JAKARTA (TEROPONGSENAYAN) -- Ahli Hukum Tata Negara Refly Harun turut menangapi, kisruh lahan antara PT Perkebunan Nusantara (PTPN) VIII dengan pengelola Pondok Pesantren Markaz Syariah Agrokultural di Megamendung, Kabupaten Bogor, Jawa Barat.
Atas saling klaim kepemilikan tersebut, Refly pun menilai, lahan tidak bisa dirampas begitu saja oleh PTPN VIII, jika proses peralihan tanah sudah dilakukan secara legal dan memenuhi tahapan birokrasi yang melibatkan pejabat setempat.

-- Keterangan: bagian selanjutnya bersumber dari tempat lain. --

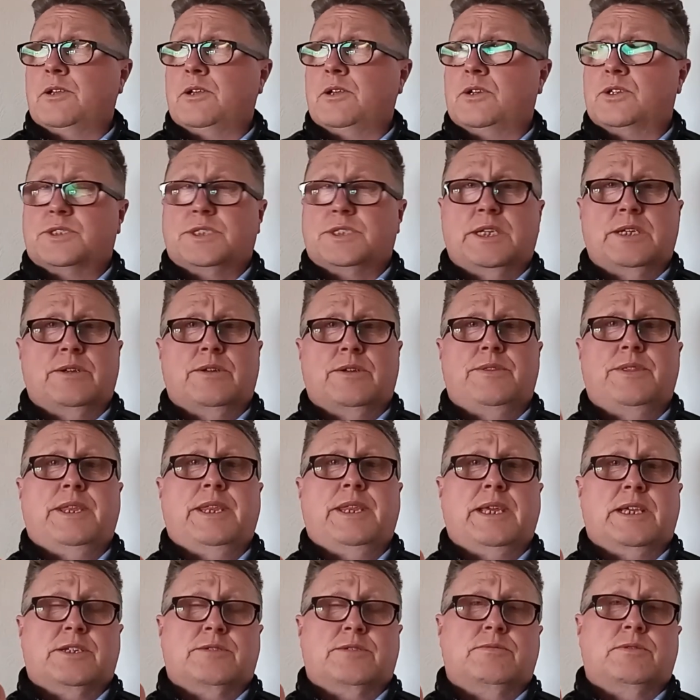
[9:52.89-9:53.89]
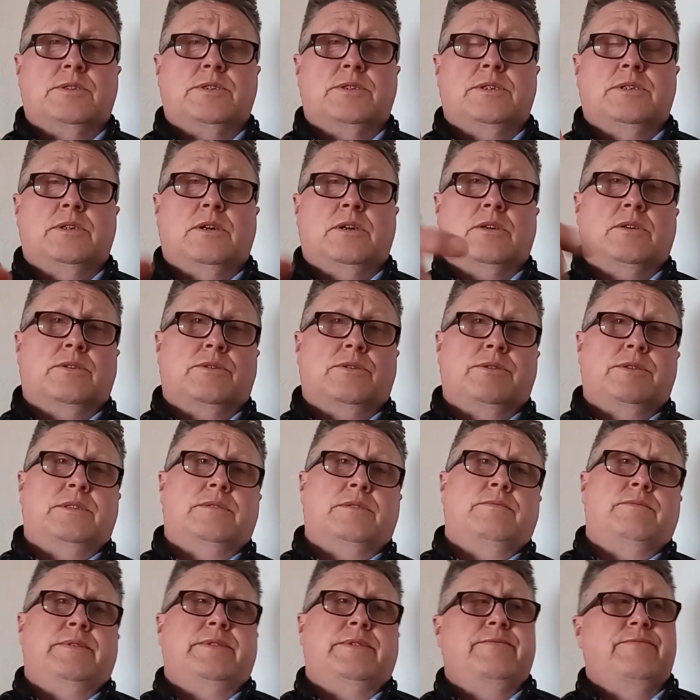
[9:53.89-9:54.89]
I'll see you on the next one. I've got
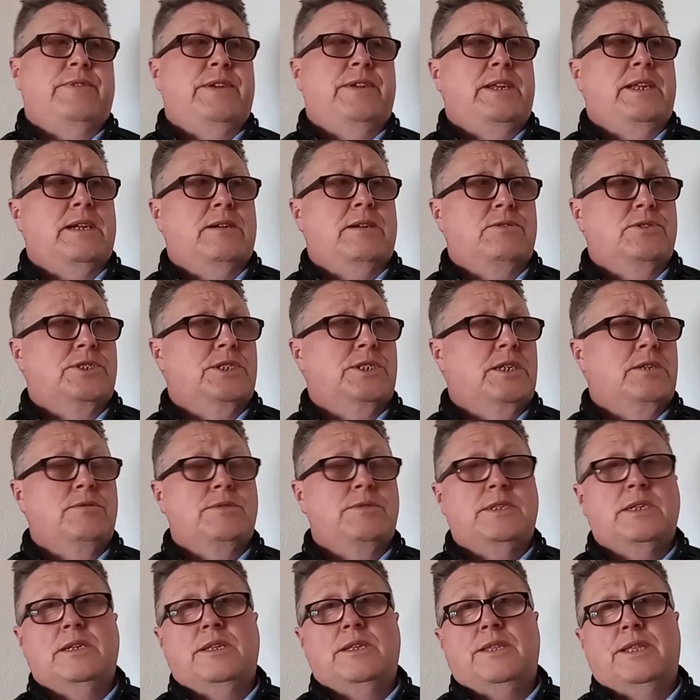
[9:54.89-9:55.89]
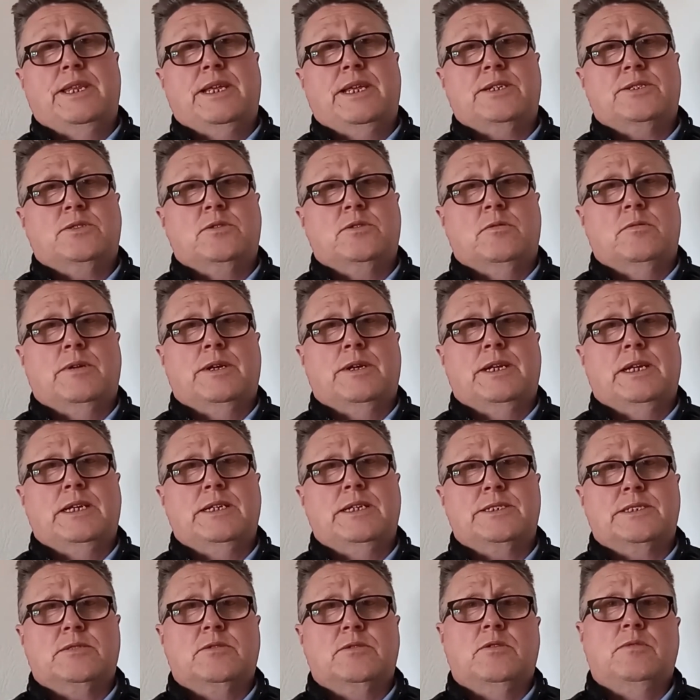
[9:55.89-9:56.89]
another video shooting in the next couple of
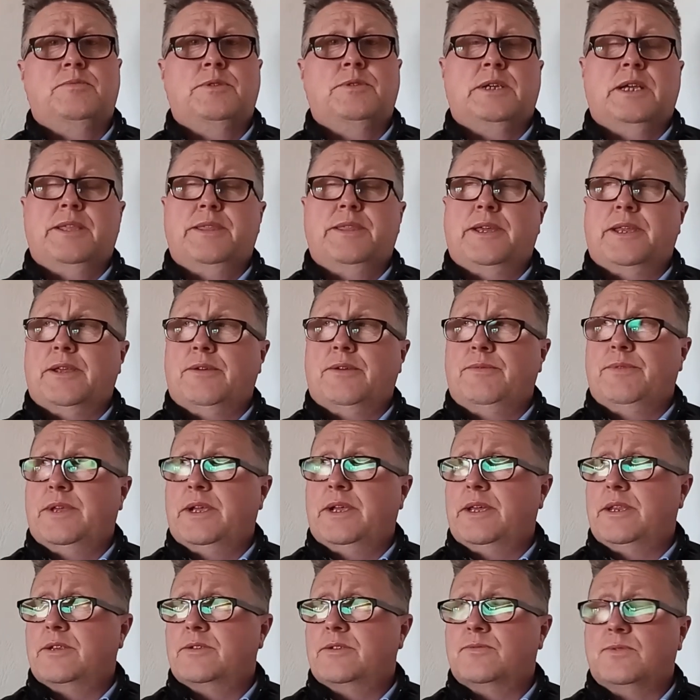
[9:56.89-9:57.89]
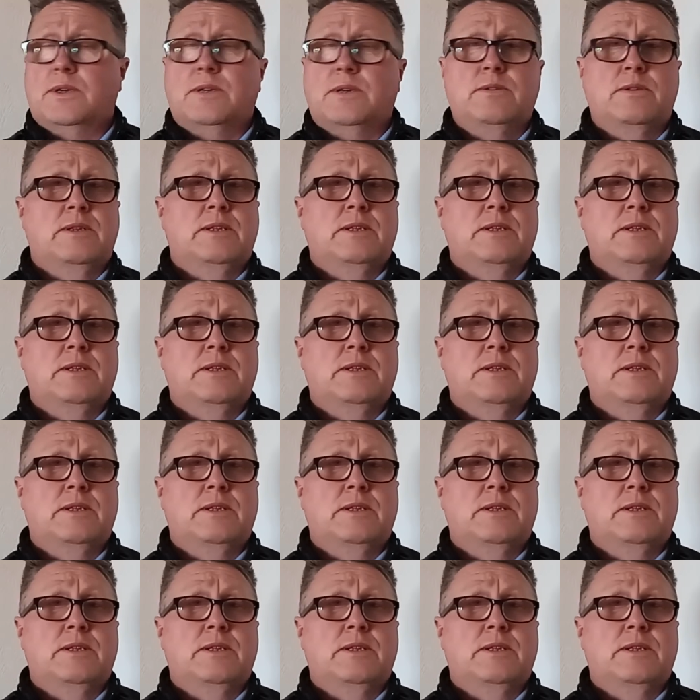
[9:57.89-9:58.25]
days, so I'll get that out there as well.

Namun begitu, Refly berujar, pengakuan atas tanah itu pun harus berbekal putusan pengadilan yang berkekuatan hukum tetap.
"Yang harus mengganti rugi kalau itu memang tanah mereka (PTPN VIII) adalah pihak yang menjual kepada HRS/pesantren HRS. Jadi, bukan HRS/tanahnya diklaim dirampas kembali, tetapi ganti rugi ditujukan kepada pihak-pihak yang menjual tanah tersebut," terang Refly dari kanal YouTube-nya, Selasa (29/12/2020).
"Tapi, sekali lagi harus berbekal putusan pengadilan yang berkekuatan hukum tetap," imbuhnya.
Refly, yang juga tokoh Koalisi Aksi Menyelamatkan Indonesia (KAMI) itu, menilai PTPN VIII bisa kehilangan hak atas tanah jika terbukti menelantarkan lahan selama 25 tahun.
Jika memang demikian, lanjut Refly, PTPN VIII bisa dituduh balik karena tidak menjalankan kewajiban untuk mengusahakan lahan sebagaimana izin hak guna usaha (HGU) yang diberikan.